Rare eyewitness account of the early, chaotic days of WWII - Nazi invasion of Poland, Siege of Warsaw and first months of Occupation - written by a young working mother. Rulka Langer's eye for detail and lively storytelling bring to life, from her unique vantage point, the opening chapter of the struggle between good and evil which ultimately engulfed the entire globe.
September 1, 1939 is an infamous day in 20th Century history, the start of World War II. But how many of us today know what happened when Nazi Germany invaded Poland, unleashing its military furor for the first time?
Seventy years later, a new edition of The Mermaid and the Messerschmitt...does what no other book has done.
...Rulka Langer's story is utterly contemporary and compelling, and once I started the book, I could not put it down until I finished it.
...That summer, everything in Europe revolved around talk of war. Rulka read Margaret Mitchell's Gone With the Wind, and with a heavy heart pondered the fate of Poland caught between Nazi Germany and Stalinist Russia. Would it be gone with the wind?
But nothing could prepare her or anyone who lived through the blitzkrieg and the war that followed. The destruction was shockingly fast and Rulka describes it day by day, each day that seems like weeks - the bombs, the bomb shelters, the fires, the scarcity of food, horse carcasses in the street stripped to the bone by hungry people, so many deaths that people were buried in empty lots all over the city, refugees from border towns coming to Warsaw, Varsovians escaping the city for points further east, the evacuation of the leaders and of the Bank of Poland, the personal horrors of women and children trying to survive.
Rulka published her book in 1942, after arriving in the United States, before the U.S. entered the war, before anyone knew how long the war would last and how it would be resolved, and before the horrors of the concentration camps and the Nazi genocide of Jews, gypsies and others would be revealed.
Able to get a U.S. visa because of her husband's position [as a Polish diplomat posted in the U.S.], she and her children escape the Nazi occupation in February 1940 by train, from Warsaw to Cracow to Vienna to Genoa for a boat to the U.S. The train is filled with German soldiers.
In a surreal moment at the end of the book, a soldier who is on leave and going skiing in Italy, befriends Rulka. Rulka tells him that she will be coming back to Poland as soon as it is free. He replies, well, Poland will be free of Jews. When she says that she doesn't care about that because she likes the Jews, he retorts that no one likes the Jews.
And then, bravely, Rulka asks him about the many German military uniforms, brown, gray, black, green, and wonders which is the Gestapo uniform because whenever people were beaten in Warsaw, everyone said, it's the Gestapo. The young soldier laughed. You want to know what the Gestapo uniform looks like; then look here and he pointed to the SD on his sleeve. This is the Gestapo uniform.

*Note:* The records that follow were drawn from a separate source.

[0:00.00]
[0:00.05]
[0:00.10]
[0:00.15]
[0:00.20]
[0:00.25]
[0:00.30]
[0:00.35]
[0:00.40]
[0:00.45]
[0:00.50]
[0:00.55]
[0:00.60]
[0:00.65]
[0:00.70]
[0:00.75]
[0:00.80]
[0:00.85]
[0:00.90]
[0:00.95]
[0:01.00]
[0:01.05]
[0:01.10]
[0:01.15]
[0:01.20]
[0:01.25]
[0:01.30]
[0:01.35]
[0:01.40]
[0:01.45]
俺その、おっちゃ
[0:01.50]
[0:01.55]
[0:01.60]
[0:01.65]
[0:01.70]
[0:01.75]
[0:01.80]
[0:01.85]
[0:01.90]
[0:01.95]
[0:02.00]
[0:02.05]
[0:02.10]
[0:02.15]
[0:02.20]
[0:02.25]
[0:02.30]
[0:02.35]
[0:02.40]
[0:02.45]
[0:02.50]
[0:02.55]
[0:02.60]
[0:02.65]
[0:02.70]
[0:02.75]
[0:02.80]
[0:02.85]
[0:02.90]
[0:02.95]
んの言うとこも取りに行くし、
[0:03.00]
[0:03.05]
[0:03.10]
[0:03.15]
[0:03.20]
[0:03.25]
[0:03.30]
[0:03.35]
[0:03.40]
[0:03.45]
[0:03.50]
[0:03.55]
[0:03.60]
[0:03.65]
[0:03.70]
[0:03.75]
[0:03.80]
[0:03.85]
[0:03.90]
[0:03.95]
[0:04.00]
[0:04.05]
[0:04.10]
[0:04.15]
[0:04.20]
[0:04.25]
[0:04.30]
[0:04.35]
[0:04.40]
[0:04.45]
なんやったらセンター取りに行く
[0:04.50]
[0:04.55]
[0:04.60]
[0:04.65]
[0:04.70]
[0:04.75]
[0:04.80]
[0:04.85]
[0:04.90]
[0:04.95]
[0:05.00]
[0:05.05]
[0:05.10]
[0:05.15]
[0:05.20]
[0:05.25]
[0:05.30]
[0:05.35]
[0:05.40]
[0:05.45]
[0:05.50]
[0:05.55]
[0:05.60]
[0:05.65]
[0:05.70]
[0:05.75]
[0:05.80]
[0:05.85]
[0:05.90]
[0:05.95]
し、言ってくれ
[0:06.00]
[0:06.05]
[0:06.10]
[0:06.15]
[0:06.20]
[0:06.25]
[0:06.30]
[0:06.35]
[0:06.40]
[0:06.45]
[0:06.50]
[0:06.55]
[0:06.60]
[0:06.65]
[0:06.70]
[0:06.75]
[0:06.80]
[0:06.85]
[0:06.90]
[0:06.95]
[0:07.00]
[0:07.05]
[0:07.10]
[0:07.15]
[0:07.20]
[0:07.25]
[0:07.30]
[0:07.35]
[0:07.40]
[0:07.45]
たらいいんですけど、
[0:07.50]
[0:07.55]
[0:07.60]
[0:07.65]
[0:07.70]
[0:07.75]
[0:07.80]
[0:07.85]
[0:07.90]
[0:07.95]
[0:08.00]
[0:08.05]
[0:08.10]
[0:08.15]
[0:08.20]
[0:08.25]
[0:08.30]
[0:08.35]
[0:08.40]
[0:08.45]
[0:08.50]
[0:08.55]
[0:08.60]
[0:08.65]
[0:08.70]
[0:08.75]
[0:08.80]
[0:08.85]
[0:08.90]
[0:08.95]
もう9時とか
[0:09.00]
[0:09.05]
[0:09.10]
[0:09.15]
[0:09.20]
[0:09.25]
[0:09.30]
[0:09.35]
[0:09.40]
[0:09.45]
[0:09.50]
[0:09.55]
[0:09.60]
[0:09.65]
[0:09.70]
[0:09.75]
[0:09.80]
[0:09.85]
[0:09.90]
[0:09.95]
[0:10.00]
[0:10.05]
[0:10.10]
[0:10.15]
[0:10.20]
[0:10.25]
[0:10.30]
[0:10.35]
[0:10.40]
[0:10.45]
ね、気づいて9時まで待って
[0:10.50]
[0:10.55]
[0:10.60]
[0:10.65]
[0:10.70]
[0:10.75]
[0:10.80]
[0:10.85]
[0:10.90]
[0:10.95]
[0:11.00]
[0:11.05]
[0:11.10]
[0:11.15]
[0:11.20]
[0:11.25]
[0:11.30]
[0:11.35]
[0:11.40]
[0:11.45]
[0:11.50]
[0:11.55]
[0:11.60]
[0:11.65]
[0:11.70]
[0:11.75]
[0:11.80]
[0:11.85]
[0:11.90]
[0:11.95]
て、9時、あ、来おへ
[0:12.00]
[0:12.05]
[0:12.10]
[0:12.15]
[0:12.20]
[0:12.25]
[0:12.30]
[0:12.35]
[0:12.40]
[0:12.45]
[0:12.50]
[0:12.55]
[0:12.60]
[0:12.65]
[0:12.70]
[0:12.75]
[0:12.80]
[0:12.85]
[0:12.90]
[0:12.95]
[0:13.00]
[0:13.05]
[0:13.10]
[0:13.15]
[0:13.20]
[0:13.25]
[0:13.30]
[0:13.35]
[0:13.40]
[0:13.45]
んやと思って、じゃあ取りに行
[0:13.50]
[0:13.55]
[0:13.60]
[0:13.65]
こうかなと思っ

In Rulka's compelling story, we walk in her footsteps and the past is present.
--Fontayne Holmes, City Librarian, Los Angeles Public Library, 2004-2008
Author Rulka Langer (1906-1993) came from a family of Polish intelectuals, writers and statesmen. A modern "career woman" before that concept was fashionable, following graduation from Vassar College Mrs. Langer worked in Warsaw as a copywriter at the J. Walter Thompson advertising agency, as a political and economic writer, at Polish Radio and in the Economic Research Department of the Bank of Poland.
Fleeing Nazi-occupied Poland with her son and daughter, ages 8 and 3, in early 1940, Mrs. Langer joined her husband who was at the time a member of the Polish diplomatic corps posted in the United States.
She soon became a popular lecturer, and wrote the Mermaid and the Messerschmitt in 1942 as part of her effort to explain to Americans the devastation of World War II for the average ordinary human beings caught in it. After the war, Mrs. Langer continued her career in advertising in the United States.